Así, con el empleo de sus tecnología, se recrean los grandes episodios de Notre-Dame: los empeños del obispo Maurice de Sully, a quien se le atribuye la iniciativa de construir una catedral de estilo gótico; la llegada de reliquias como la corona de espinas o un pedazo de la cruz de Cristo en 1238; la boda de Enrique de Navarra y Margarita de Valois en 1572, que buscó, en vano, la reconciliación entre hugonotes y católicos; la desacralización sufrida por la catedral durante la Revolución Francesa, periodo en el que los se le cambió el nombre a Templo de la Razón; la coronación del emperador Napoleón Bonaparte en 1804; o la revalorización de la catedral impulsada —en parte— por Victor Hugo y su novela Nuestra señora de París, que inició en el siglo XIX la consolidación de Notre-Dame como parque temático del catolicismo turístico y globalizado (en el caso del Franz Mayer no faltan, entre los espectadores mexicanos, los que presumen haber visto tal arbotante u ornamento en vivo).

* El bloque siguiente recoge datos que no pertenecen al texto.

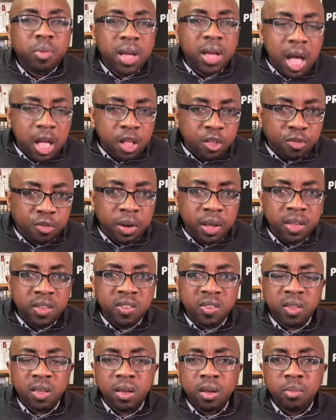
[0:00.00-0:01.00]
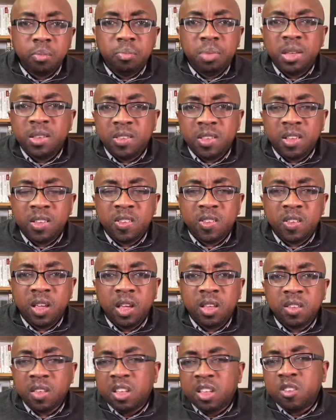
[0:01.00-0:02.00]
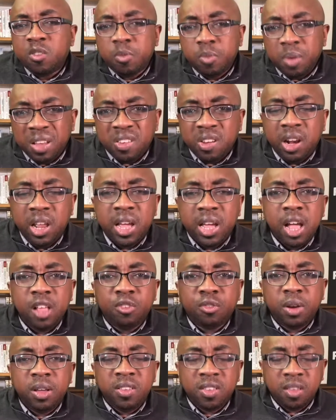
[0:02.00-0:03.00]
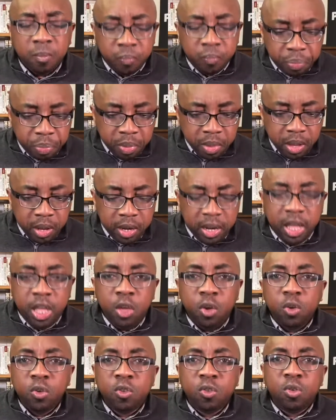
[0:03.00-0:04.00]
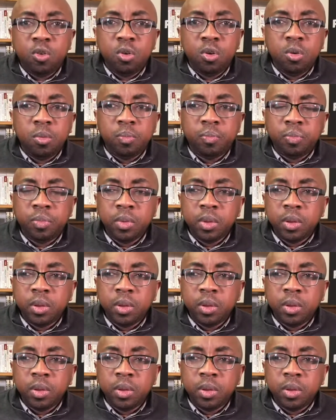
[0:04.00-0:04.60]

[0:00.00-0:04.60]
countries, businesses, especially countries, they used to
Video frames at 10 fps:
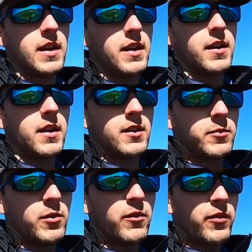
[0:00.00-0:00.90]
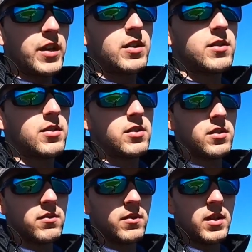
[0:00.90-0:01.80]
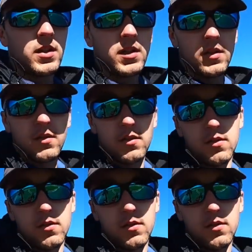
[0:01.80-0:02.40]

how not to spook fish. We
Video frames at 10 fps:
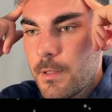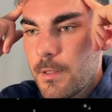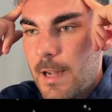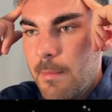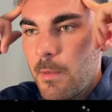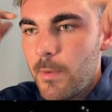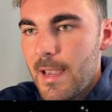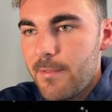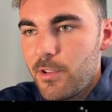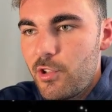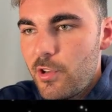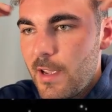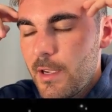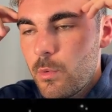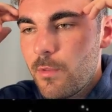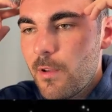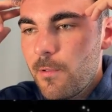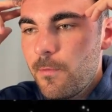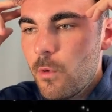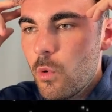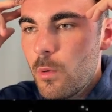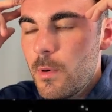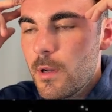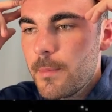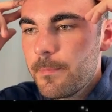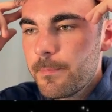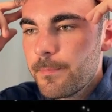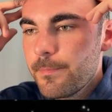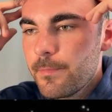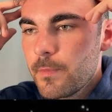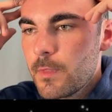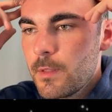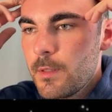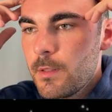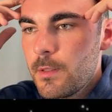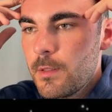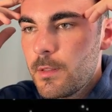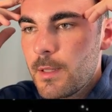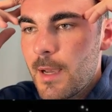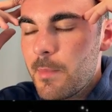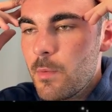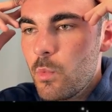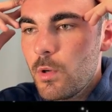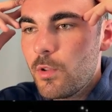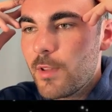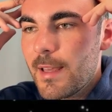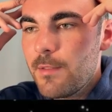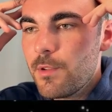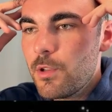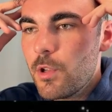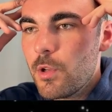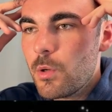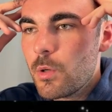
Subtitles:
I mean, we have a check with f4, but... I mean, what does that even do?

El resultado de la muestra es, pese a su ambición tecnológica, algo retro: es como esos programas para CD-ROM que durante los años 90 del siglo pasado intentaron enciclopedias multimedia como Encarta o los diversos programas de Dorling Kindersley que simulaban museos virtuales. De manera muy sintética, Notre-Dame en México sí da un panorama histórico de un edificio que carga con una vida casi milenaria, pero que, pese a su controvertida historia arquitectónica, sigue siendo una catedral medieval. En el imaginario colectivo, la Edad Media ha sido construida como una época liminal entre el oscurantismo y la fantasía. Poco se deja ver del colorido y riqueza intelectual de una era en la que Occidente conservaba las cualidades que hoy se asocian a los pueblos originarios: colorido, imaginación, localía. En ese contexto, la construcción de la catedral de Notre-Dame, que recorrería varios siglos, todavía no alcanzaba funciones más legibles desde la modernidad de la arquitectura: la noción de autor (no se puede saber quién fue, en realidad, el arquitecto, pues en esa época sólo había maestros constructores), o un solo estilo arquitectónico y artístico.
Dicho todo eso, es fácil sentir empatía por la catedral en llamas, e incluso es posible percibirla como patrimonio de la humanidad, un legado que trasciende nacionalidades. Cabe recordar cómo, durante el día del incendio, en pocas horas gente de todo el mundo se volcó a hacer donaciones (cabría especular que incluso de gente que jamás la ha visitado), cosa a la que no aspiró, por ejemplo, el Museo Nacional de Río de Janeiro (Brasil), también presa de un incendio tan sólo unos meses antes, en septiembre de 2018, y que apenas y ha logrado reunir una pequeña parte de lo que Notre-Dame consiguió en un solo día.
Algo en esa dinámica emocional, que en muchos sentidos es geopolítica, resulta inquietante en este traslado virtual de un edificio medieval al corazón de una capital del sur global. Como fuere, se estima que este 2024 será el año en que Notre-Dame reanudará funciones, justo a tiempo para los Juegos Olímpicos de París.